Method for preventing fading or Corrosion of dishes while washing in an automatic dishwashing machine by adding a composition which is a water-soluble cationic or amphoteric polymer to the dishwasher. A method of preventing crockery corrosion according to claim 1 in an automatic Ge dishwasher by use of a formulation comprising: a) a water-soluble cationic or amphoteric polymer, wherein the cationic polymer comprises as a monomer unit, an ethylenically unsaturated compound as represented by formula I

wherein R ^{1 is} hydrogen, hydroxyl or a straight or branched C ₁ to C ₃₀ alkyl radical; R ^{2 is} hydrogen, a straight or branched C ₁ to C ₃₀ alkyl, a straight or branched C ₁ to C ₃₀ alkyl substituted aryl, aryl substituted straight or branched C ₁ to C ₃₀ alkyl radical or Polyoxyalkene condensate of an aliphatic radical; and R ^{3 represents} a heteroatom-containing alkyl or aromatic radical containing either one or more quaternary nitrogen atoms or one or more amine groups having a pK _a of about 6 or greater and a positive charge over one part the pH interval of pH 6 to 11, b) 1 to 90 weight percent of a builder. Method for preventing corrosion of dishes according to claim 1, wherein the polymer is in a proportion of 0.1 to 20 weight percent of the total composition is present. The method of claim 1, wherein the cationic Polymer at least one monomer unit with a cationic charge over a Part of the pH range of 6-11 having.
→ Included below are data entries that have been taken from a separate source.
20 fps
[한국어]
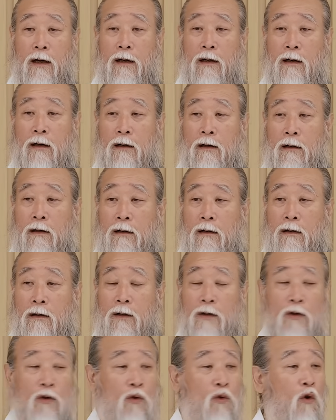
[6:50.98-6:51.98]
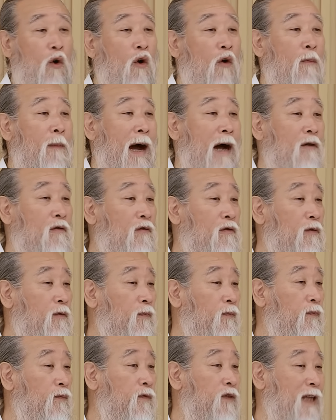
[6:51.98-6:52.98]
어,
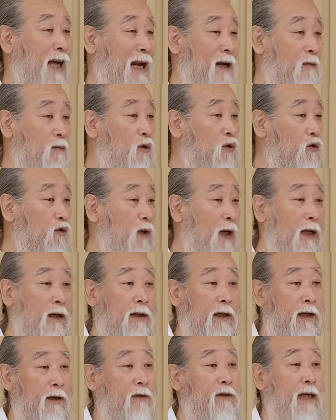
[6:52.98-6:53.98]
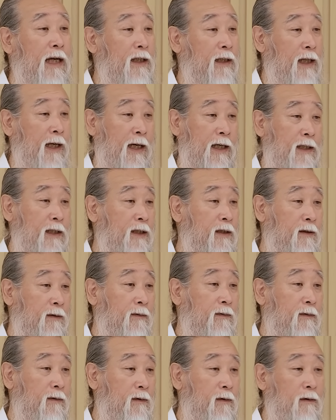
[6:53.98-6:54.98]
요만큼 잘못을 낸 거예요, 상대가
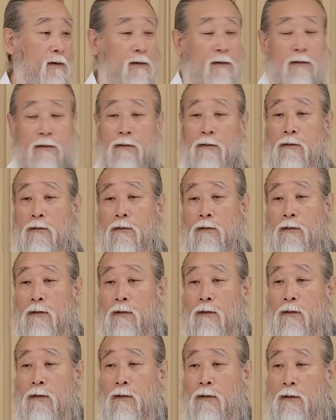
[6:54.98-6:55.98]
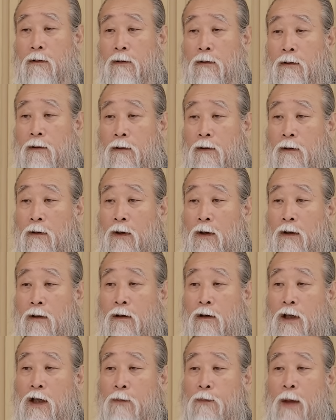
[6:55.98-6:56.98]
지금. 어,
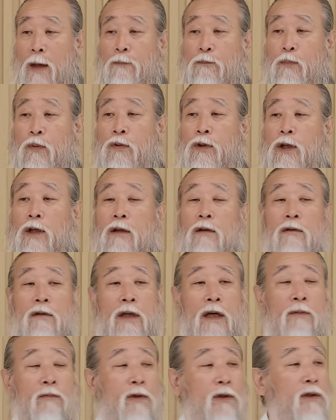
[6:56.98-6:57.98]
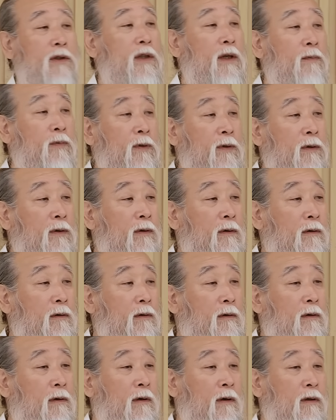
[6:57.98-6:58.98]
그게 몇 분 일어나면 이제부터
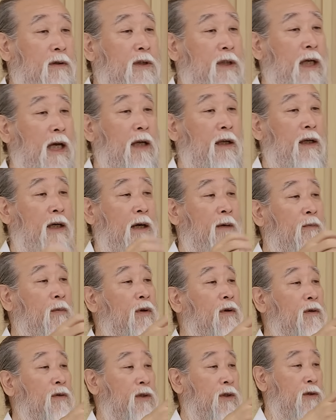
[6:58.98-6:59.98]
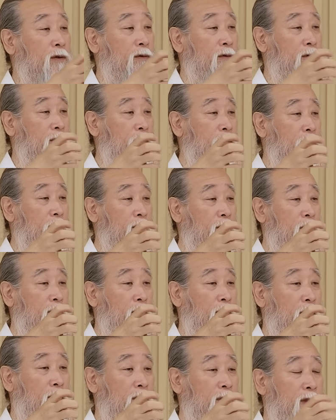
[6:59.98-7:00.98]
어, 사이가 멀어지고
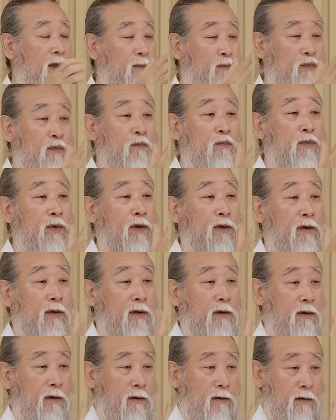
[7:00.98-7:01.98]
어, 이제 분별을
A method according to any preceding claim, wherein the cationic or amphoteric polymer is selected from a group consisting from co-poly-2-vinylpyridine, co-poly-2-vinyl-N-alkyl quaternary pyridinium salt derivatives, Co-poly-4-vinylbenzyltrialkylammoniumsalzen, Co-poly-2-vinylpiperidine, co-poly-2-vinylpiperidinium salt; Co-poly-4-vinyl piperidine, Co-poly-4-vinylpiperidiniumsalz; Co-poly-3-alkyl-1-vinylimidazolium salts, Acrylamido and methacrylamido derivatives, co-poly-methacrylamidopropyltrimethylammonium salt, Acrylate and methacrylate derivatives and mixtures thereof. The method of claim 1, wherein the cationic Polymer selected is selected from the group consisting of copoly-vinylamine and copolyvinylammonium salt; Copolydiallyldimethylammonium, copolyethyleneimine, copoly-ethoxylated Ethyleneimine, copoly-quaternized ethoxylated ethyleneimine, co-poly [(dimethylimino) trimethylene (dimethylimino) hexamethylene di-salt], Co-poly [(diethylamino) trimethylene (dimethylimino) trimethylene d] and co-poly [(dimethylimino) -2-hydroxypropyl salt]. Use of a water-soluble cationic or amphoteric Polymer in a composition for addition to an automatic Dishwasher, to prevent fading or corrosion of dishes.